Plaintiff, as equitable owner of the land mortgaged, had the right to plead usury under sec. 3 of the Act of February 10, 1898, sec. 1664, Code of Laws 1902, which provides: "The borrower and his heirs, devisees, legatees, or personal representatives, or any creditor or any person having a legal or equitable interest in the estate or assets of such borrower, may plead the benefit of the provisions of the following section, etc."
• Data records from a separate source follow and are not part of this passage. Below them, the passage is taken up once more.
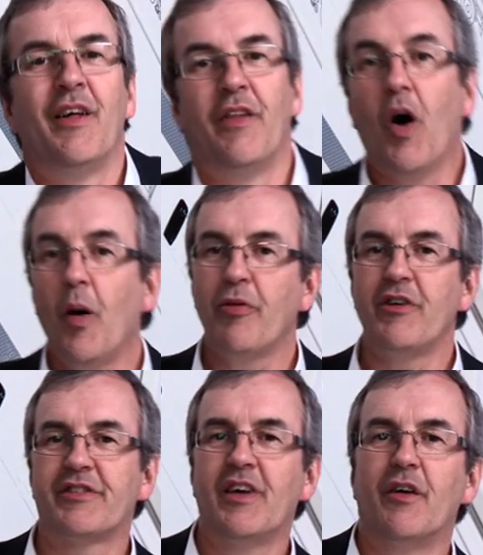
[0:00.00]
The hopper
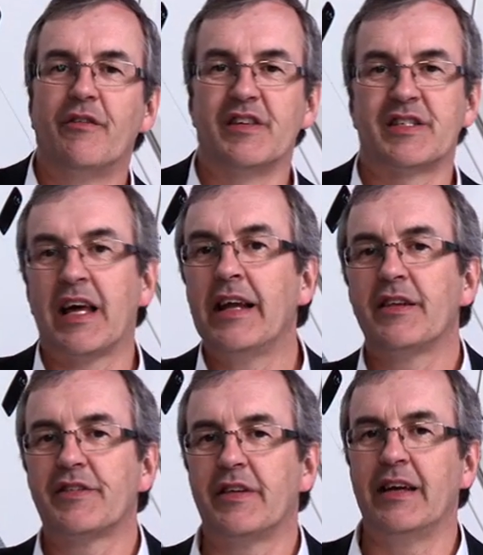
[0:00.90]
itself is
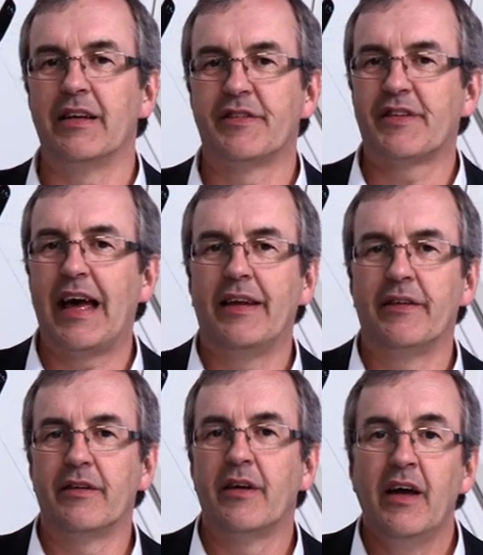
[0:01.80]
stainless steel as
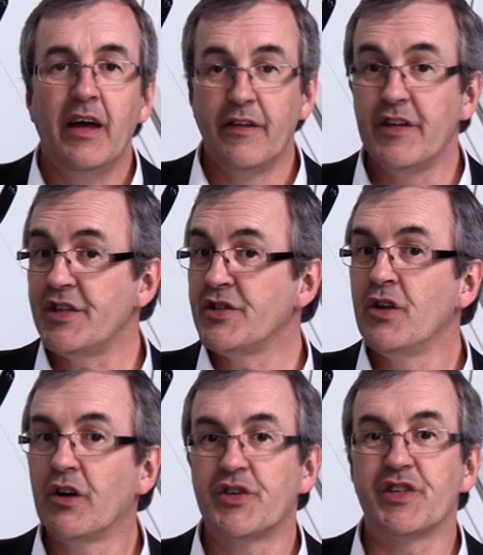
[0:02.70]
standard. This is
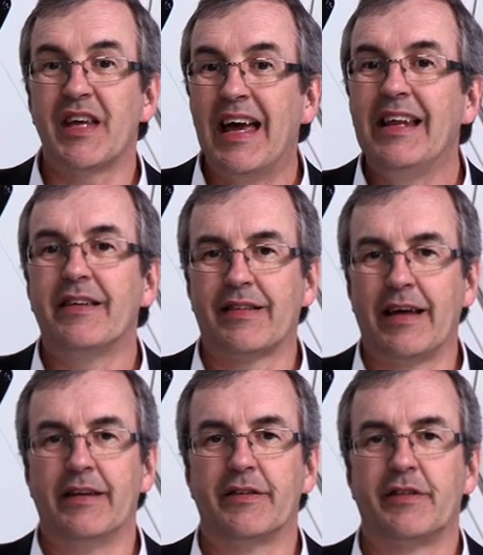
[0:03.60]
not just any
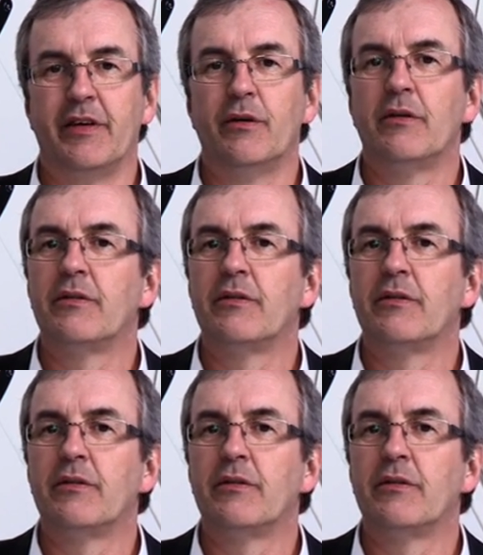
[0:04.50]
stainless steel.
We agree with the Circuit Court that the contract was usurious, as on a loan of $1,200 the contract provides for a monthly payment, besides stock dues, of $6 as interest, and $7.50 as premium, another name for interest; whereas, the legal rate of interest allowed by law is eight per cent. per annum. This result is not avoided by the fact that a by-law of the association provided that the interest and premium paid by borrowing members shall not exceed eight per cent. per annum, on moneys advanced on shares, upon the shares reaching the maturity or settlement value. Making the calculation under the rule stated in Association v. Holland, 65 S.C. 453, 43 S.E., 978, on the theory that there was no usury, the payments exceed the loan and interest, whether at seven or eight per cent. per annum; hence, of course, if no interest be allowed at all, because of usury, the payments *516 must exceed the loan. Whether John Cunningham could recover anything of the Building and Loan Association on his counterclaim for alleged usury is not involved in this appeal, as the Circuit Court declined to allow such counterclaim, and no exception is taken to such ruling.

The judgment of the Circuit Court is modified in the particulars mentioned above, in all other respects it is affirmed, and the cause remanded for a restatement of the accounts between John Cunningham and Robert Cunningham, in accordance with the views herein announced.